Das alles geht nur, weil die Mittel dafür zur Verfügung gestellt werden. Rund zehn Millionen Euro werden allein für den Kultursommer verwendet.

In der Tat nehmen wir in diesem und auch im nächsten Jahr zusätzliches Geld in die Hand, um der Kultur durch diese Corona Zeit zu helfen. Und das auch ziemlich substanziell und mit dem Ziel, dass wir strukturelle Beschädigungen frühzeitig verhindern. Denn es werden schwierigere Jahre kommen, da muss man sich nichts vormachen, weil wir wahrscheinlich mit geringeren Steuereinnahmen zu kämpfen haben werden. Die Alternative wäre gewesen, dass wir sagen: Nee, das machen wir jetzt nicht, weil wir hinterher das Geld eh nicht mehr haben. Das wäre meiner Meinung nach die schlechtere Alternative. Wir sorgen lieber jetzt dafür, dass wir das gemeinsam hinbekommen: Strukturen wieder zügig in Gang setzen. Das Publikum davon überzeugen, zurückzukommen. Ausgleichen, solange noch pandemiebedingte Einschränkungen da sind, um die Einrichtungen und die Veranstalter so aus der Pandemie rauskommen zu lassen, dass sie sofort weitermachen können.

Wenn der Kultursommer am 17. August zu Ende ist, was möchten Sie dann empfinden?
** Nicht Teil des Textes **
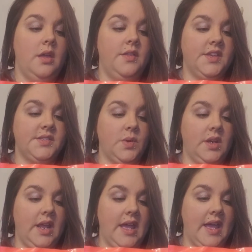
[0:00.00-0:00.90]
This
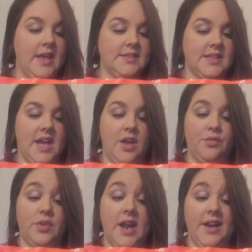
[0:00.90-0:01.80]
one has got
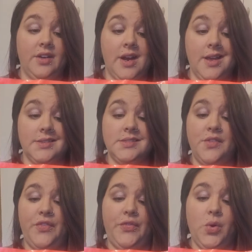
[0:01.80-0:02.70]
ryegrass,
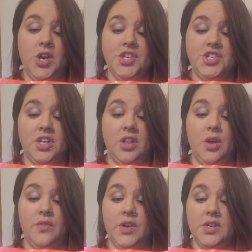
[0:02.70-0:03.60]
forage
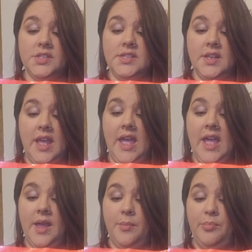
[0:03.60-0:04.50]
clovers,
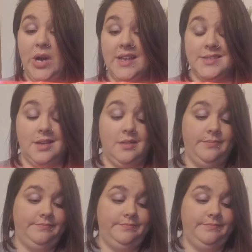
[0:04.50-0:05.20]
and brassica,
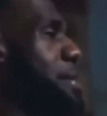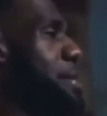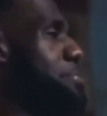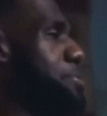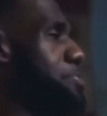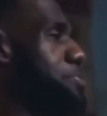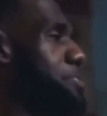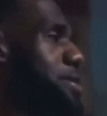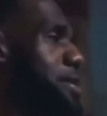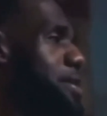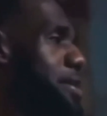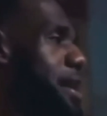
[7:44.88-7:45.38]

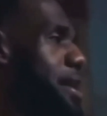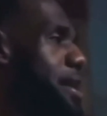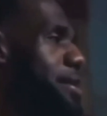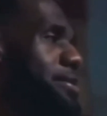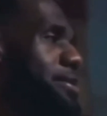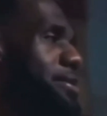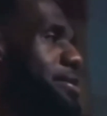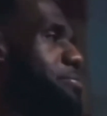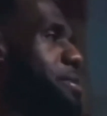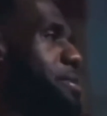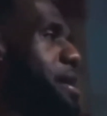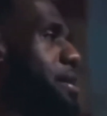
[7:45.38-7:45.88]
had time to
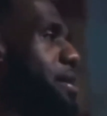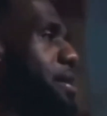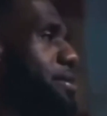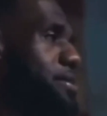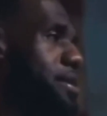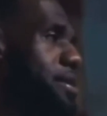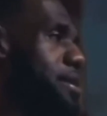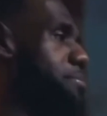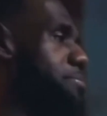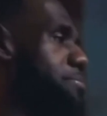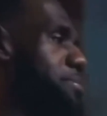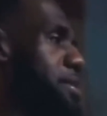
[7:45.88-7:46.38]
really like
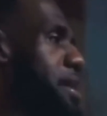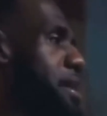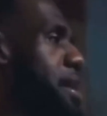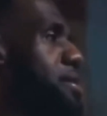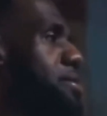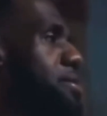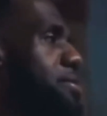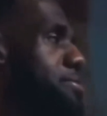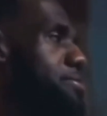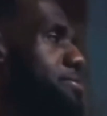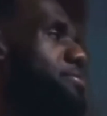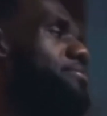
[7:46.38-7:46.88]
sit back and
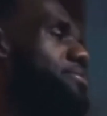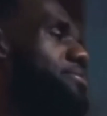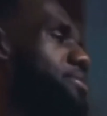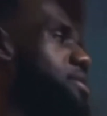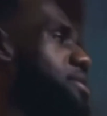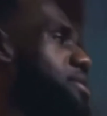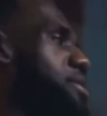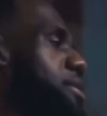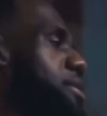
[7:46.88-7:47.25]
think, but that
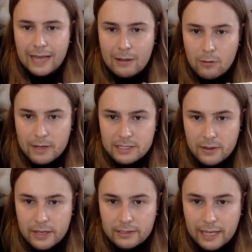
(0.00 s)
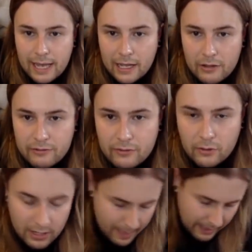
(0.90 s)
Now what am I doing? Yeah, go
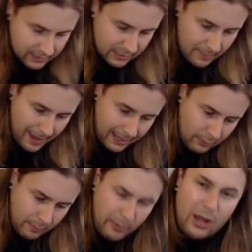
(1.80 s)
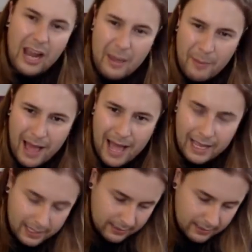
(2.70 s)
forward and then just go back. What? Pull it back.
Dankbarkeit, dass das gelungen ist! Die Behörde ist ja mit den ganzen Hilfsprogrammen und allem, was wir da so nebenbei in den letzten anderthalb Jahren gemacht haben, mehr als ausgelastet. Das jetzt noch on top zu machen, ist schon eine enorme Leistung. Die zweite Empfindung ist hoffentlich sowas wie Glück, denn das ist etwas, das Kultur mir vermitteln kann. Und drittens: ehrlicherweise ganz dringend mal wieder ein aufgeladener Akku. Ich schöpfe ganz viel aus dem, was ich durch Kultur vermittelt aufnehme. Und ich merke, dass mein Akku in dieser Hinsicht schon auf Reserve läuft und hoffe sehr, sehr, sehr darauf, dass ich dadurch aufgeladen in den Herbst gehen kann. Tatsächlich physisch mit anderen Menschen Kultur erleben, das ist nochmal etwas Unmittelbareres und Direkteres.

Miteinander auf etwas reagieren …

… und sich zum Nebenmann und der Nebenfrau umzudrehen und spontan und direkt Begeisterung zu teilen! Meine Freunde sind durchaus manchmal davon genervt, wenn ich abends anrufe, weil ich mit ihnen meine Begeisterung über irgendwas teilen möchte, das ich gerade gehört habe. Das geht deutlich leichter, wenn man zusammen auf der gleichen Party ist. Das wird beim Kultursommer wieder möglich sein, denn da sind wir gemeinsam – wenn auch auf Abstand – in dieser Situation. Ich glaube, das wird ganz groß.